The Cambodian Parliament

So You Think You Can Dance

Saw this lovely traditional dance show earlier in the week. I know, looks kitchy and touristy. True, it wasn't Alvin Ailey, but... The company was created by Arn Chorn-Pond, a survivor of the Khmer Rouge period, who escaped death by playing propaganda music for generals during mass executions. The genocide took the lives of 90 percent of Cambodia’s artists and wiped out centuries of artistic heritage. Now Chorn-Pond and other Cambodian Master Performers are building the tradition back, dance by dance and show by show. Pretty amazing. And there were more costume changes than a Cher concert, so I was definitely satisfied.

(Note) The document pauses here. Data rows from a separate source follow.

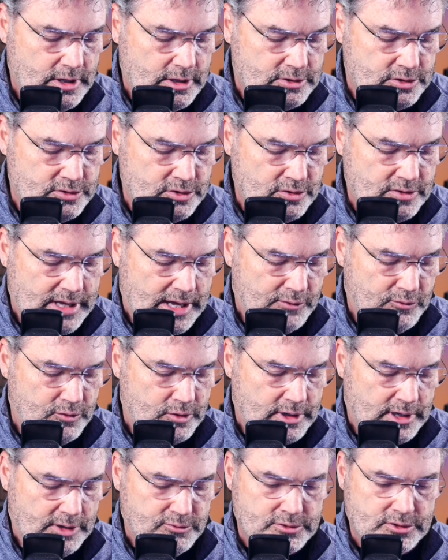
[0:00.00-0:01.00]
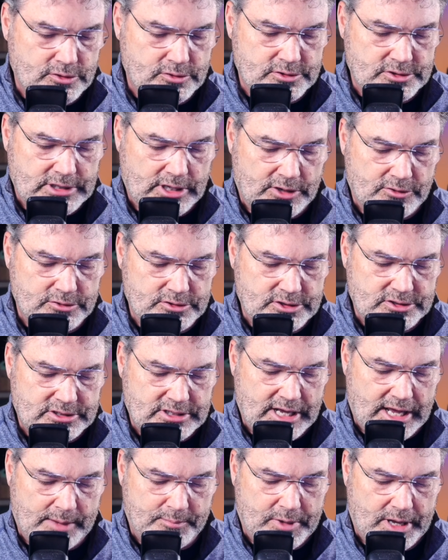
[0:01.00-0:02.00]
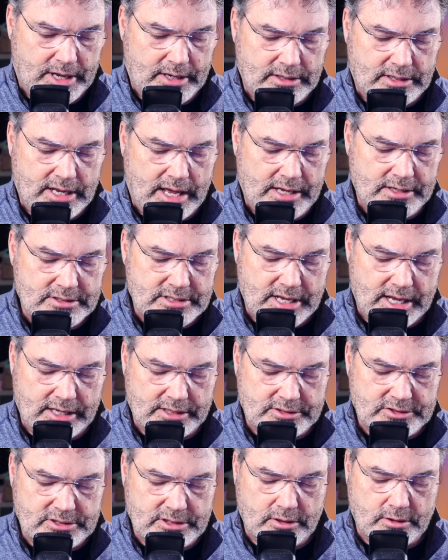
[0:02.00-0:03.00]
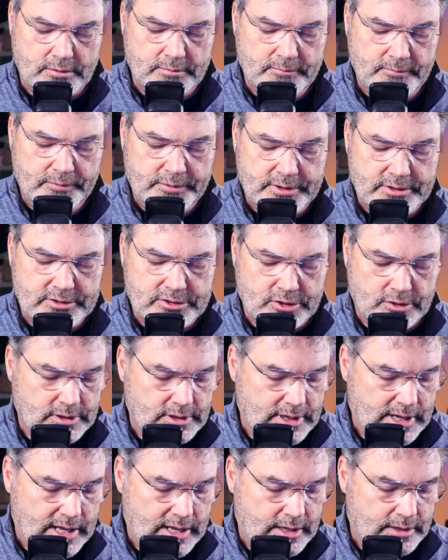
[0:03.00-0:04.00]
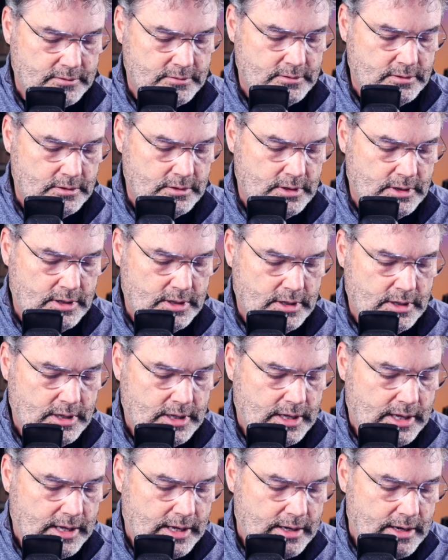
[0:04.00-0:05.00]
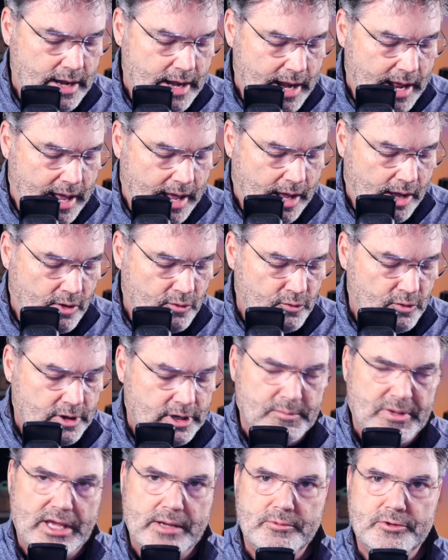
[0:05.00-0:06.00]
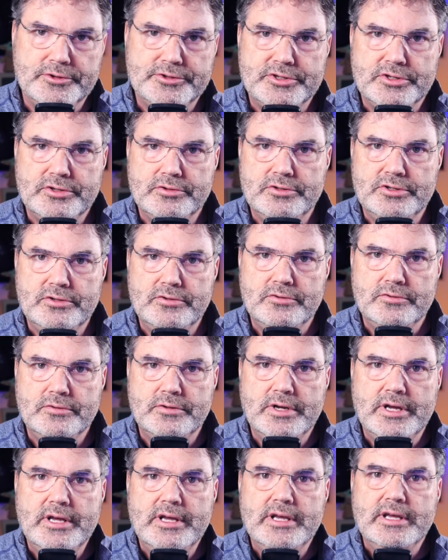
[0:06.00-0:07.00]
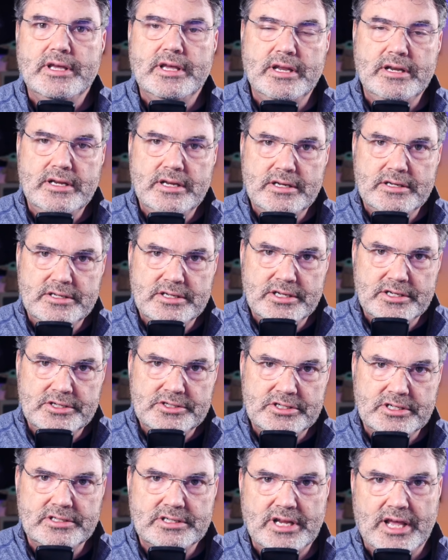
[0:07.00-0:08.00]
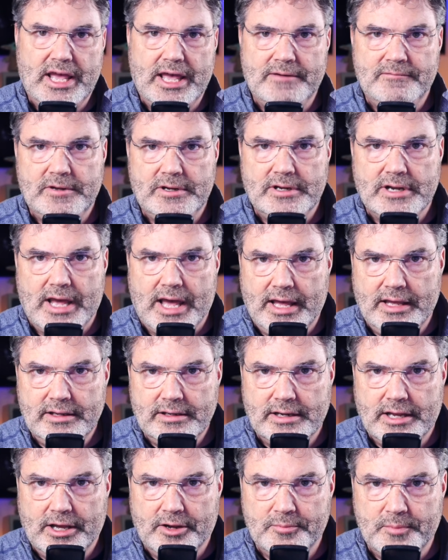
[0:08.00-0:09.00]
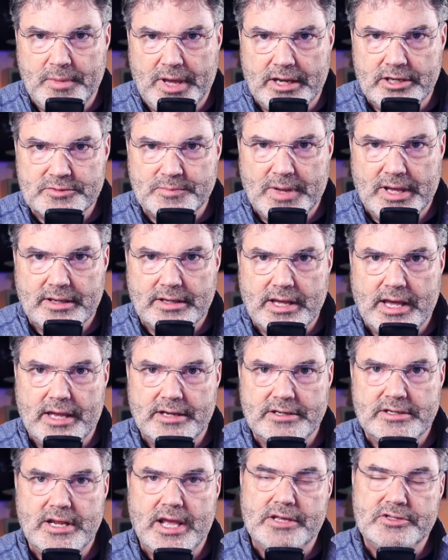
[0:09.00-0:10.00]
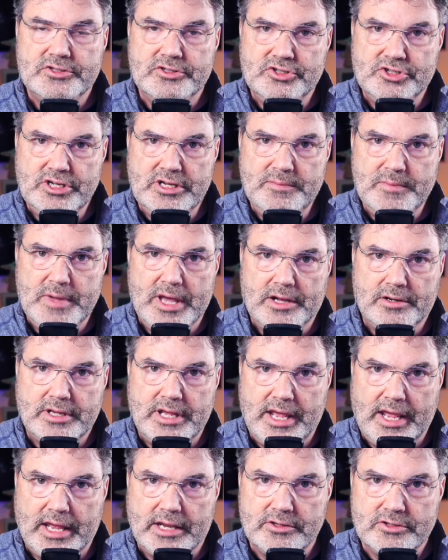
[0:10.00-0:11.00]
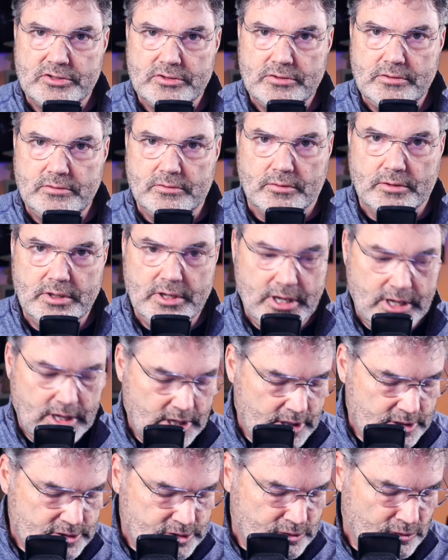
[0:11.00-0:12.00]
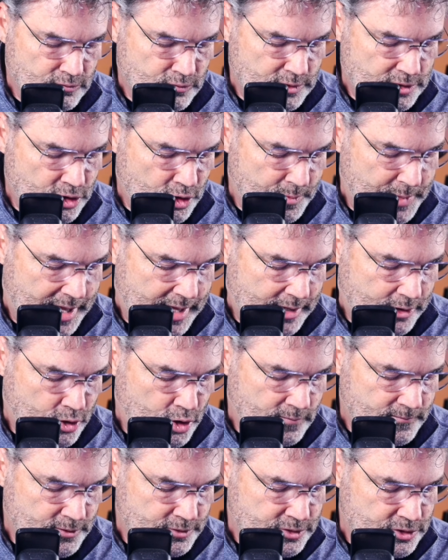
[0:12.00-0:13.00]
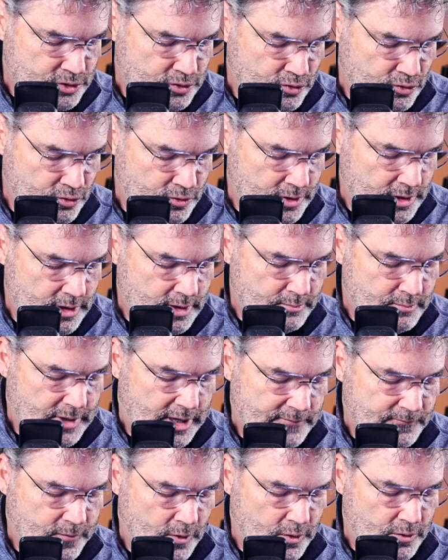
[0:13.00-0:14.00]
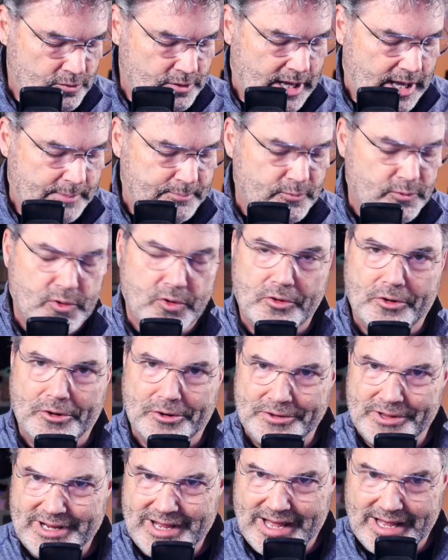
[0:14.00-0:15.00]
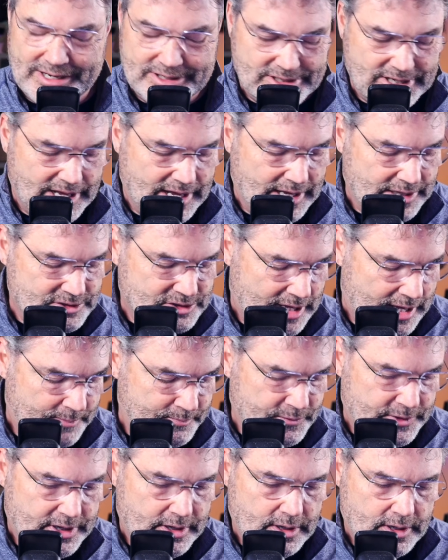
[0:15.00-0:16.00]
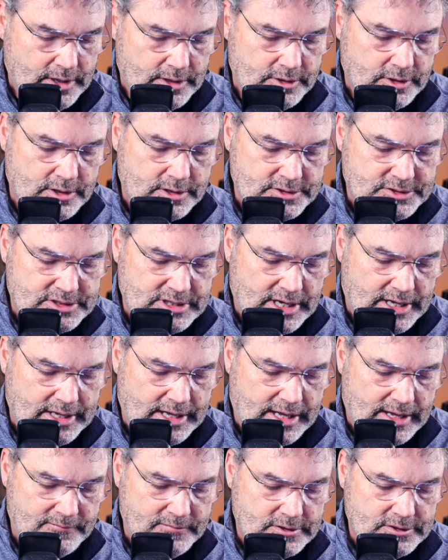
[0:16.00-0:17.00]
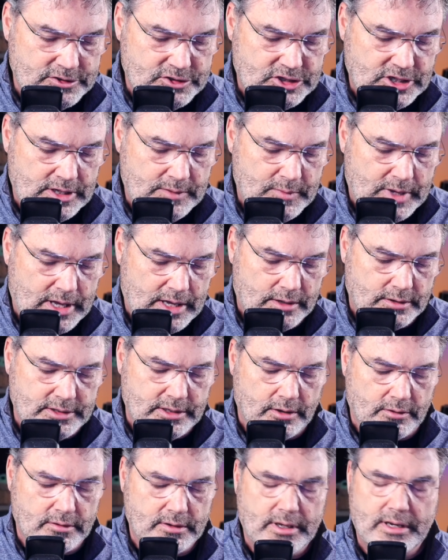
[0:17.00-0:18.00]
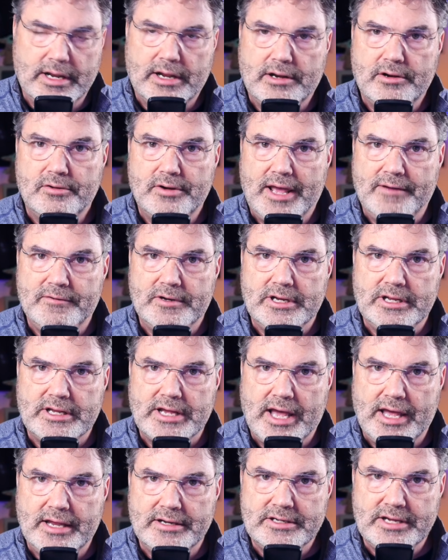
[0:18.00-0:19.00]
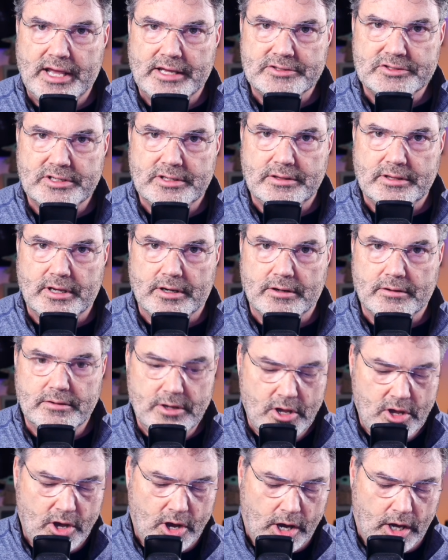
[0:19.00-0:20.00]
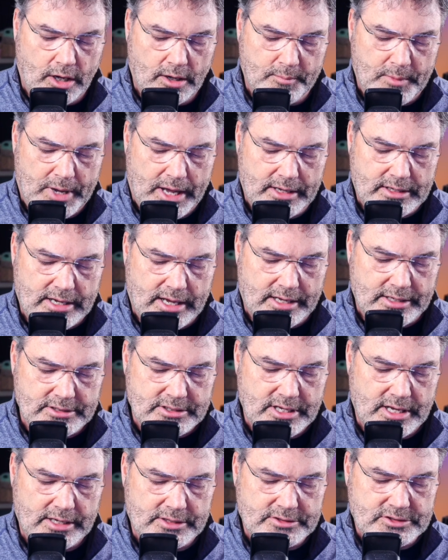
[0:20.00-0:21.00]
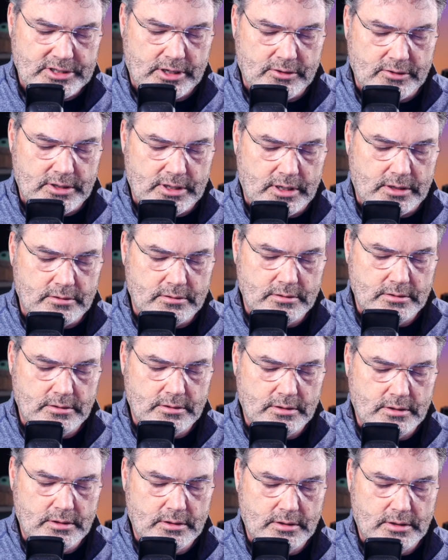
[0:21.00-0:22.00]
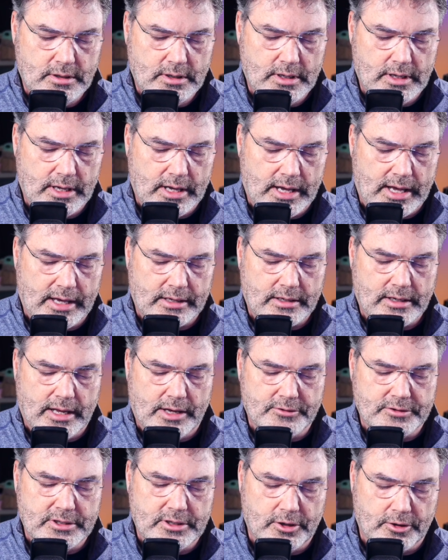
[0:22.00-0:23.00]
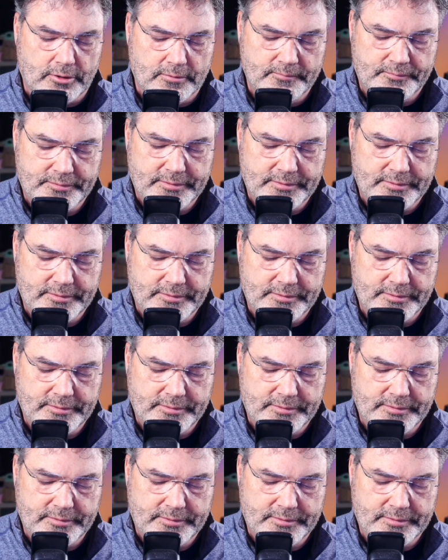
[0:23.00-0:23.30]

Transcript: To do that, what I would do is I would just tap on Contacts here, turn it on, and now what I'm able to do, in addition to having iCloud manage my contacts, Gmail can too. So when we go back over to my phone app or the Contacts app, you're going to see I have Gmail here, and I don't have any contacts in there. All of my contacts are in iCloud here.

Wednesday, December 21, 2016

Running "Amok"

Just had a delicious lunch - some veggie dumplings and "amok," fish steamed in banana leaves in a coconut-based curry. It cost me about $6.75, which is expensive by Cambodian standards but still a bargain, right? Very satisfying on all levels. After lunch I browsed online and came across an article about Cambodia's emerging middle class. More satisfaction. Until I read down. Though the local economy is improving, around 75 percent of the population live on under $3 per day. The new "middle class," people who spend more than $4 per day, account for just 10 percent of the population. So my lovely dumplings and amok were like two or three days pay for someone here, which in U.S. terms would be a $500-$1,000 lunch. Damn you, World Bank, for dampening my post-lunch happy coma.



Have and Have Not

The juxtaposition of old and new is striking in Phnom Penh. Modern skyscrapers are built adjacent to dilapidated pre-Khmer Rouge housing in which poor people still squat. And coconut vendors - probably living on a few dollars a day - pull their rickshaws along busy roads with SUVs. The notion of "haves and have nots" takes on new meaning here.

Introduction

In addition to delighting or disgusting you – whichever the case may be – with my culinary adventures, I thought I’d take some time  to reflect on my time here in Cambodia in response to curiosity from friends and family. I hope you enjoy!